• Data for processing
*** Begin section ***

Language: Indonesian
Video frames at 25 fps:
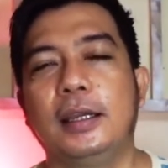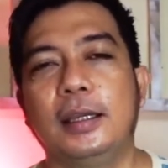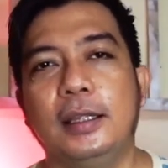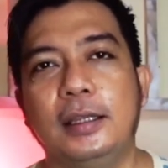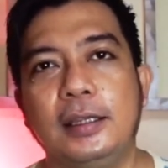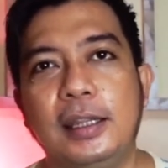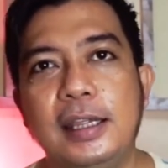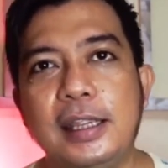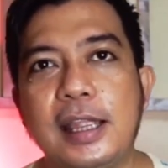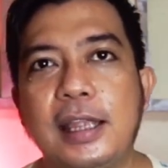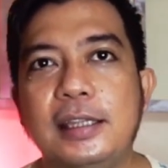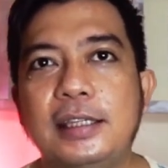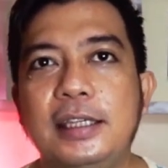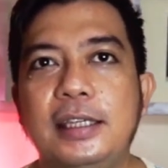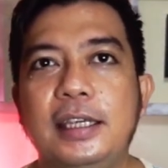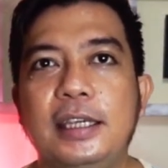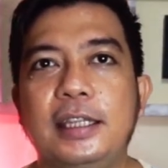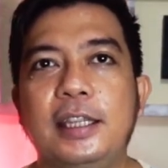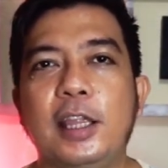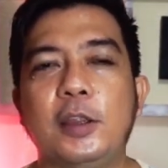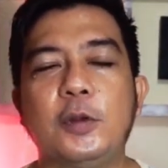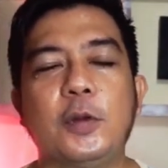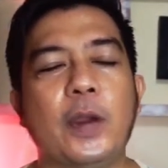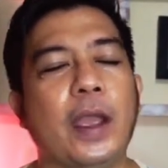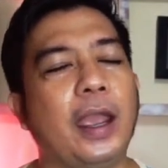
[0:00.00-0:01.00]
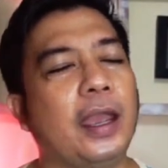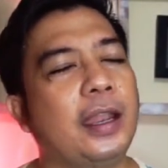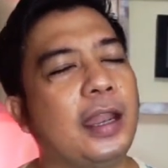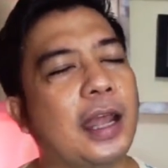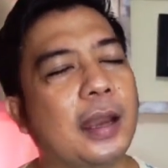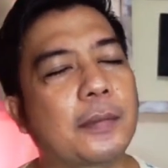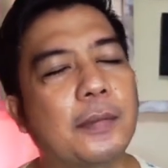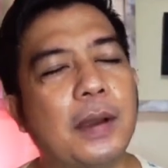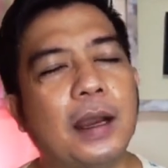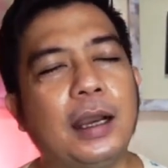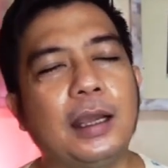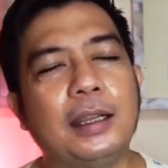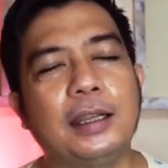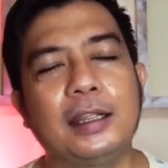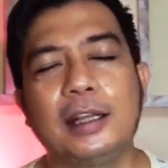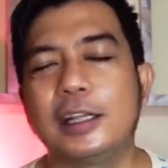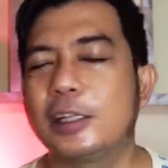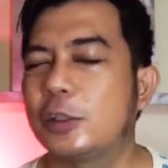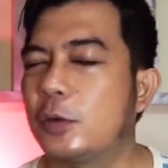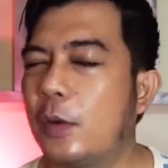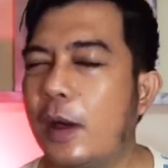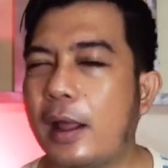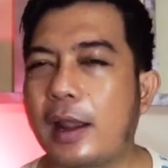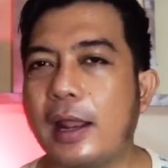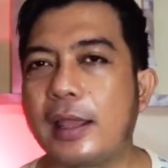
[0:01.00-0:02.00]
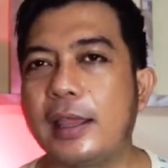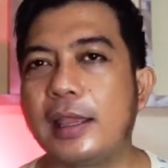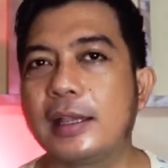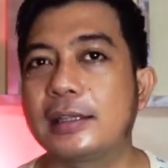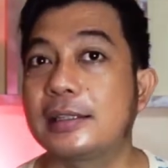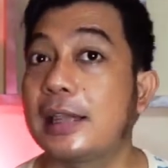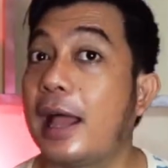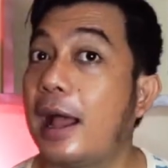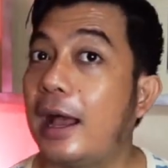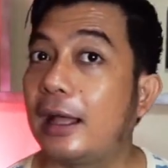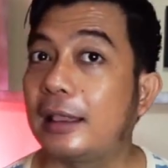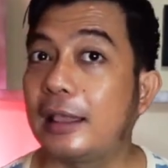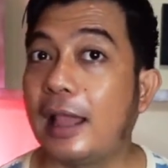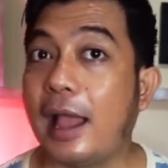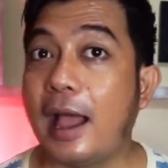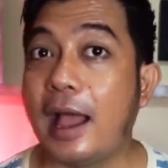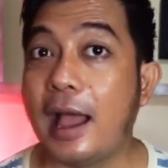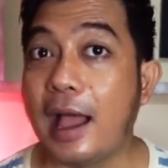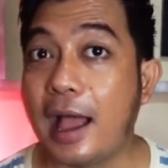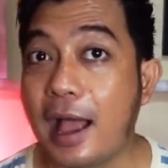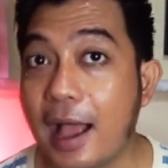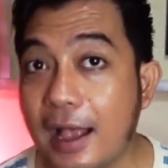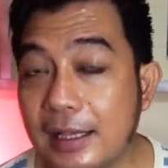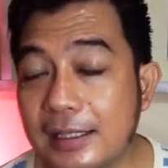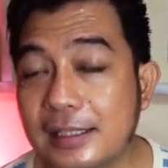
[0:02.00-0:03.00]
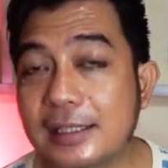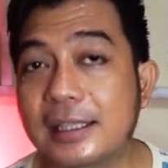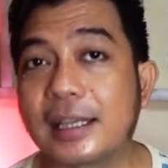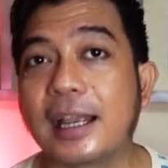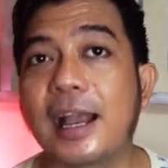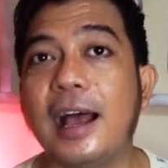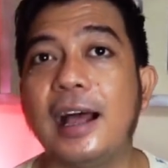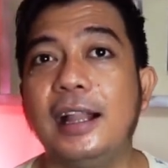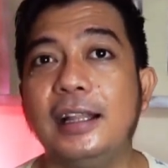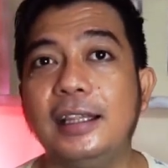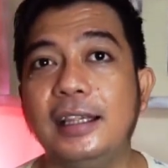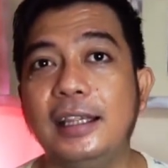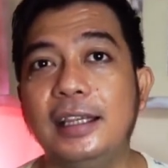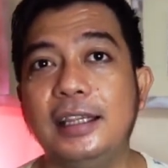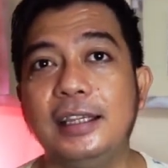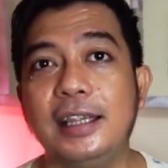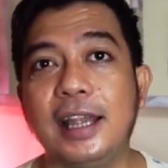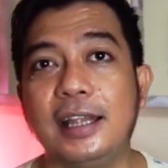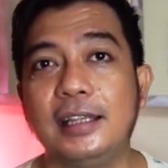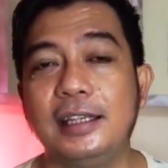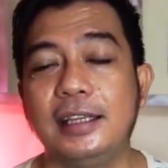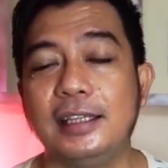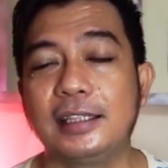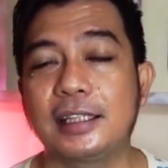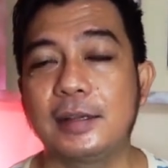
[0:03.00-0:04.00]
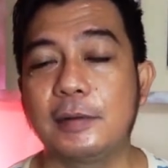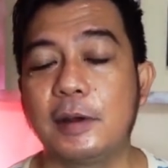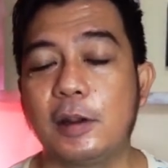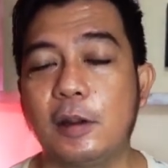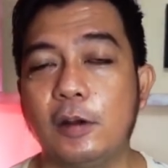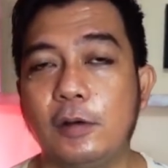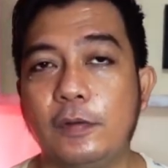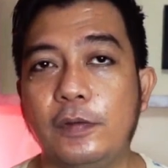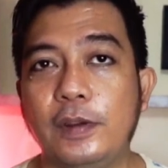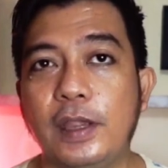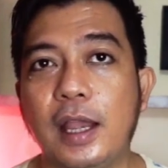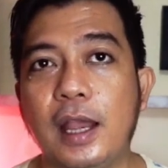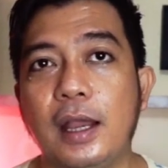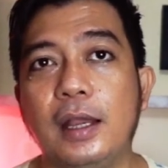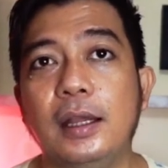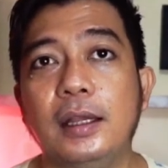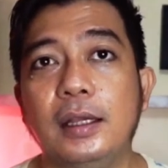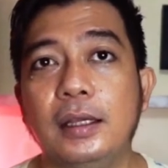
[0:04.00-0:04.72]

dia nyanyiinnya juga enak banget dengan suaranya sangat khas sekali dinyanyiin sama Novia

*** End section ***

• What you need to do
Omitting all pictures, reproduce the records above in their entirety.

• Exercise response
Language: Indonesian
Video frames at 25 fps:
[0:00.00-0:01.00]
[0:01.00-0:02.00]
[0:02.00-0:03.00]
[0:03.00-0:04.00]
[0:04.00-0:04.72]

dia nyanyiinnya juga enak banget dengan suaranya sangat khas sekali dinyanyiin sama Novia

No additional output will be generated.